I was looking for a nice trim for a pillow case and I think this will work for me. I am going to try it later today and see how it works. thanks for the easy to understand tutorial.

Sheryl said...

I wonder if you could do this to the hem of T-shirt sleeves and bottoms to get a lettuce-edge type look?

Judy Woodward said...

Thanks for the tutorial, but for some reason I can't see the dress to see what it looked like :(

Judy Woodward said...

Thanks for the tutorial, but for some reason I cannot see the dress to see it finished :(

Kate said...

I couldn't see the photos on the piping tutorial. :( But I read your blog and look forward to reading more. Thanks, Kate

Cindy said...

Judy and Kate ~ I'm not sure what's going on with the photos. Sometimes I refresh the page and they all pop up and then sometimes they don't. I will continue to troubleshoot it and see what I can find out. Thanks again for letting me know! Blessings!!!

Renee Adams said...

I love this!! Thank you so much.
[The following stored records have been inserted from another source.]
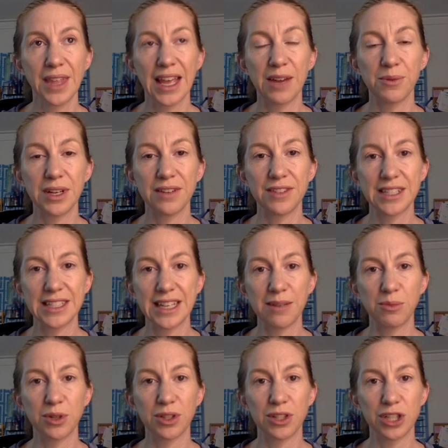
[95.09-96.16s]
and we have this game
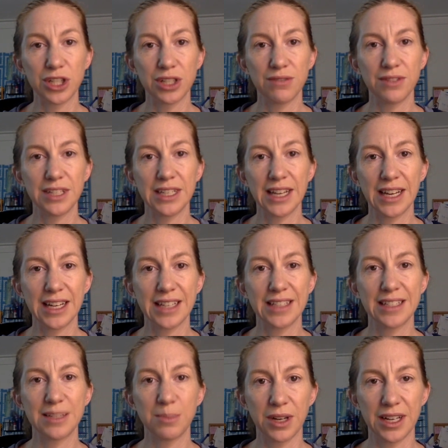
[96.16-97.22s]
called Shifty-Eyed
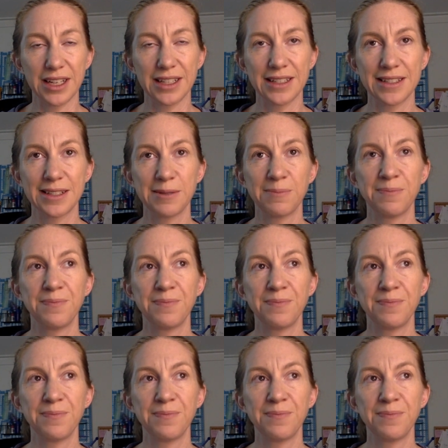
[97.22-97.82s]
Spies.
It is always a challenge to think of ways to do an even scallop trim. ♥

SewingSadie said...

Hi Cindy, The scalloped piping is so pretty and could be used in many different ways! Thanks so much for your detailed and easy to follow tutorial. I will print it out and save it for when I can use it in the perfect way. But I'd better practice first!!! Thanks again! Many Blessings...

ncredbird said...

I am a quilter and this would make a darling inset piping on a quilt!

Amievoltaire said...

How fun! Thank you for sharing :<) Can't wait to try this.

Beesknees said...

I love this! I like to put piped binding on my quilts and I am thinking that this will work great in place of the piping that is attached to the binding. I can just see this cute binding on a baby quilt! Thanks for a great tutorial.

DonnaRae said...

I am looking at the date of this tute. 2008!?!? 6 years later I am reading it. How did I miss this way back when? Where have you been hiding? Or rather why have I not been paying attention! (-:

Thank You Bunches for this tutorial.